▶ _ENTRIES SHOWN_
= Beginning of Section =

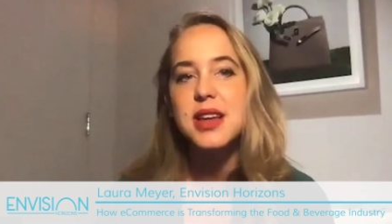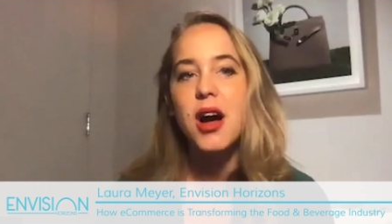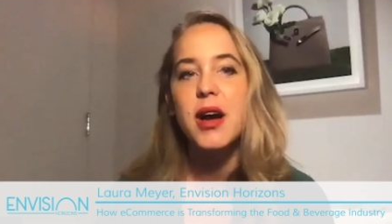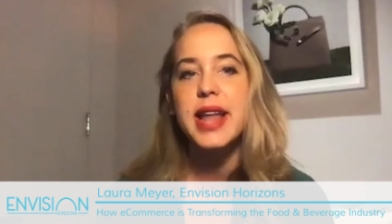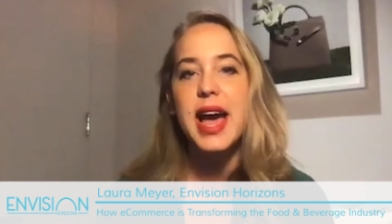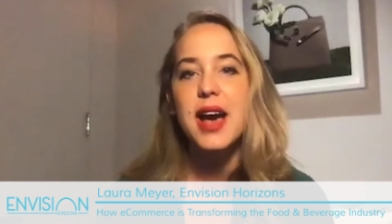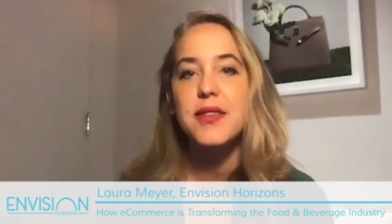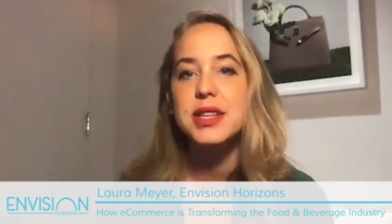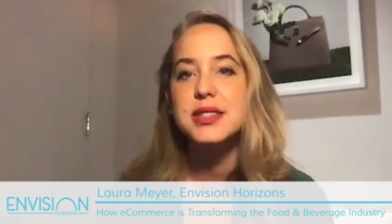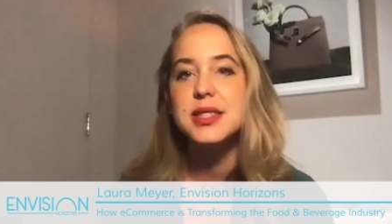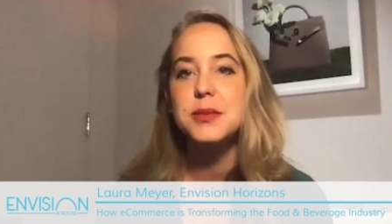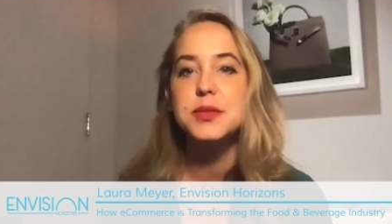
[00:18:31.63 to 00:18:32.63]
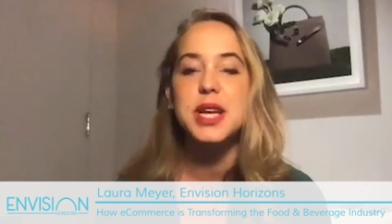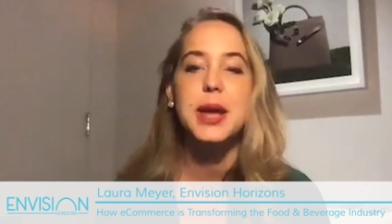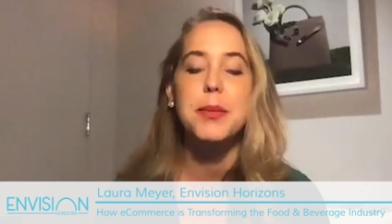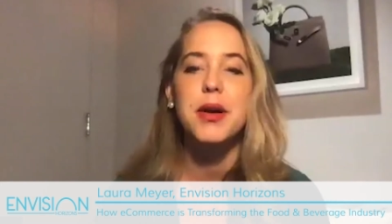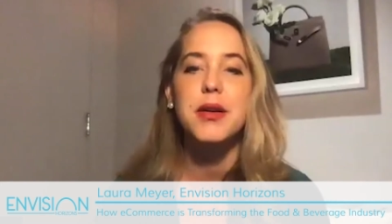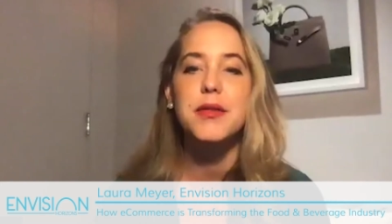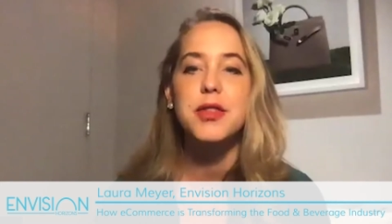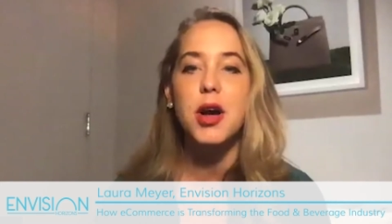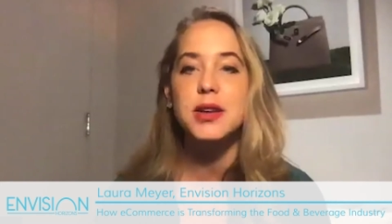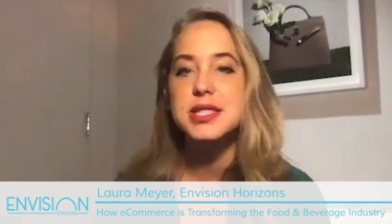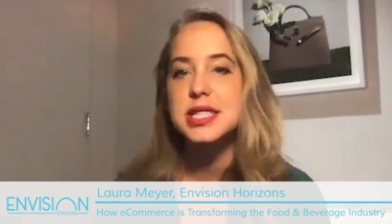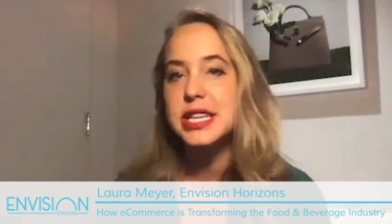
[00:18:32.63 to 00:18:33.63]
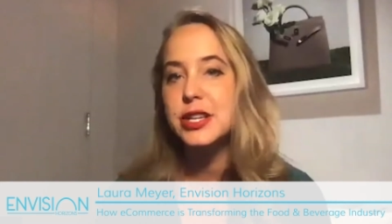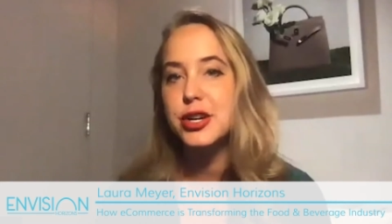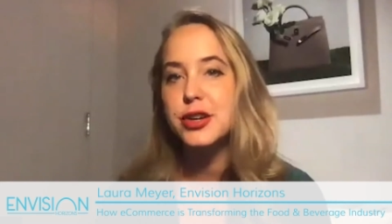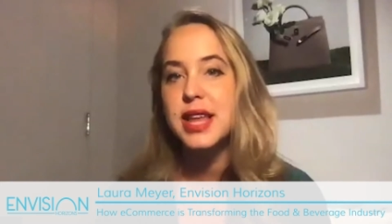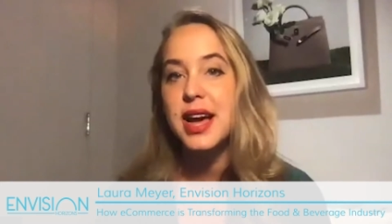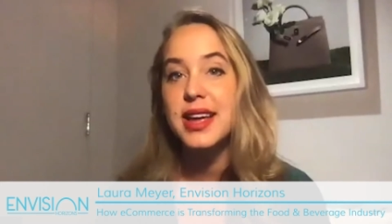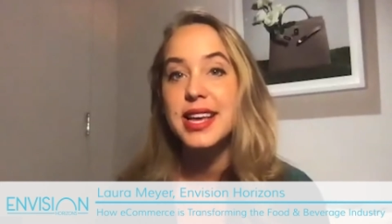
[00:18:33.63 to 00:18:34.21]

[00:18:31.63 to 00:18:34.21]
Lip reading: on having some type of loss leader that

= End of Section =

▶ _TASK INSTRUCTIONS_
The answer must match the entries above line for line, with the pictures dropped.

▶ _ANSWER SPACE_
[00:18:31.63 to 00:18:32.63]
[00:18:32.63 to 00:18:33.63]
[00:18:33.63 to 00:18:34.21]

[00:18:31.63 to 00:18:34.21]
Lip reading: on having some type of loss leader that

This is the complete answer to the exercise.